Le boulanger Dan Lelièvre. Crédit image : Étienne Fortin-Gauthier

« Je donne du pain, des tartes… j’espère que ça va aider les gens. Pourquoi gaspiller quelque chose pour lequel j’ai travaillé aussi fort », dit-il, affirmant qu’un commerce alimentaire doit se jeter entre 3 et 10% de ses produits àchaque semaine.

Des besoins en hausse

Il y a encore quelques années, la banque alimentaire de Nipissing Ouest aidait environ 70 familles. Maintenant, ça s’approche davantage de 200 familles par mois. Cela signifie qu’environ 400 personnes peuvent manger à leur faim grâce à l’organisme. « On a beaucoup de jeunes, beaucoup de familles. Des aînés aussi. Le coût de la vie est élevé. Plusieurs doivent faire un choix entre payer leur électricité ou manger », affirme Carole Renaud.

Des observations confirmées par la mairesse, Joanne Savage. « C’est difficile avec toutes les dépenses dans la vie. Il y a plusieurs facteurs qui expliquent cette détresse. Certains sont invalides, d’autres déménagent chez nous après avoir quitté Sudbury. Mais heureusement, nous avons une communauté accueillante et qui s’entraide », observe-t-elle.

La Ville de Nipissing Ouest offre dorénavant une subvention de 600 $ par mois à l’organisme pour l’aider à payer son loyer. « On absorbe maintenant 100 % du coût de location de l’organisme. Une famille chez-nous ne doit pas être démunie de nourriture et nous constatons les grands besoins, actuellement.

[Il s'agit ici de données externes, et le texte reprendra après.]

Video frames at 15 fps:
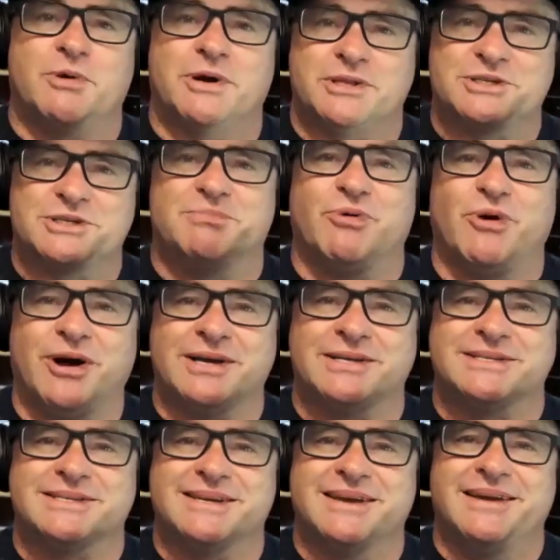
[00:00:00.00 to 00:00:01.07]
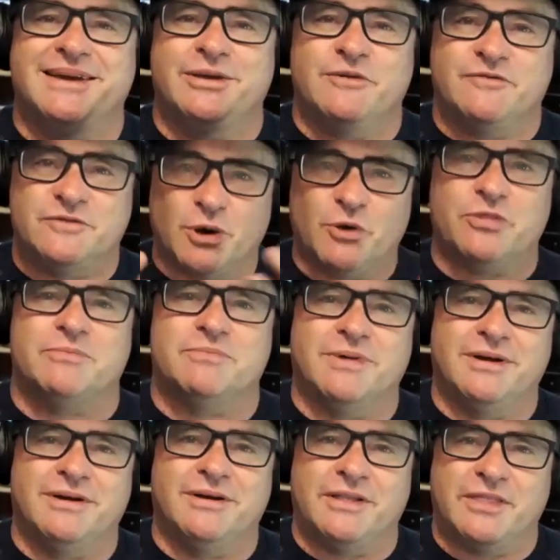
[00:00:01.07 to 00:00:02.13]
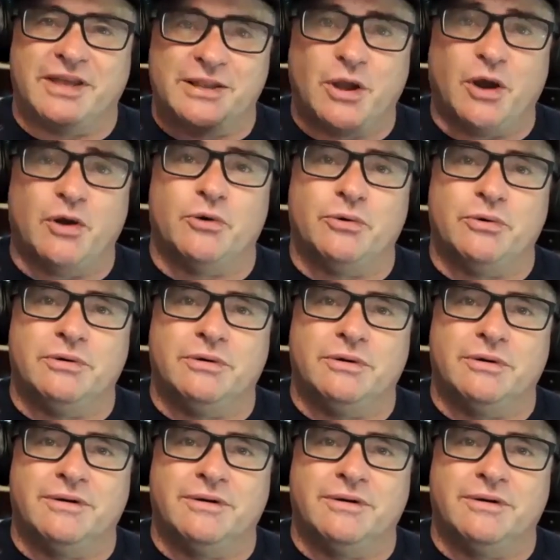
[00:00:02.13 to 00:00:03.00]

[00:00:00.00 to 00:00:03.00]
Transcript: the surprise. You've told them, and they know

Nous voulons les aider », insiste la mairesse.

Un radiothon annuel permet aussi à l’organisme de boucler son budget.

Pas tout le monde collabore

Un géant alimentaire ne collabore pas à l’initiative, il s’agit du supermarché Métro de Sturgeon Falls, a confirmé une porte-parole de la chaîne, Geneviève Grégoire. Il semble que le propriétaire de l’enseigne locale n’était pas au courant des efforts de Métro à l’échelle nationale pour justement encourager ses épiceries à collaborer avec les banques alimentaires. « Un mal entendu », affirme Mme Grégoire, laissant entendre que la décision pourrait bientôt être revisitée, au bénéfice des bénéficiaires de la banque alimentaire.

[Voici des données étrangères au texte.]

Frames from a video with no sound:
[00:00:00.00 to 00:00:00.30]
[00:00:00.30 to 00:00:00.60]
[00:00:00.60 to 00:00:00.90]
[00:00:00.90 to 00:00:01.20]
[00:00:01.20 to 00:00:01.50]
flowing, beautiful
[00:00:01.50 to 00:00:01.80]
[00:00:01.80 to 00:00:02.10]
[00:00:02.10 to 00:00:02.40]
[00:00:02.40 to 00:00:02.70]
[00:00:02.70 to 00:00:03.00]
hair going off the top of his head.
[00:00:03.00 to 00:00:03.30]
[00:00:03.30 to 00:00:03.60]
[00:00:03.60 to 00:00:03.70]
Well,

Ken Perrin, lui, ne nomme pas les commerçants qui sont récalcitrants. Il affirme que personne ne peut rester insensible bien longtemps à la petite révolution en cours dans la communauté. Il dit qu’il pourra, un jour ou l’autre, les convaincre. « Certains commerces pensent peut-être qu’il y a un risque d’être poursuivi. Mais c’est faux. C’est comme le concept de bon samaritain. Tu as une bonne intention, tu veux aider, on ne peut pas te poursuivre », tranche-t-il.


L’exemple de la France

En France, depuis février 2016, la loi oblige les supermarchés à donner les invendus. La loi de la lutte au gaspillage a permis la naissance de milliers de nouvelles banques alimentaires en moins d’un an.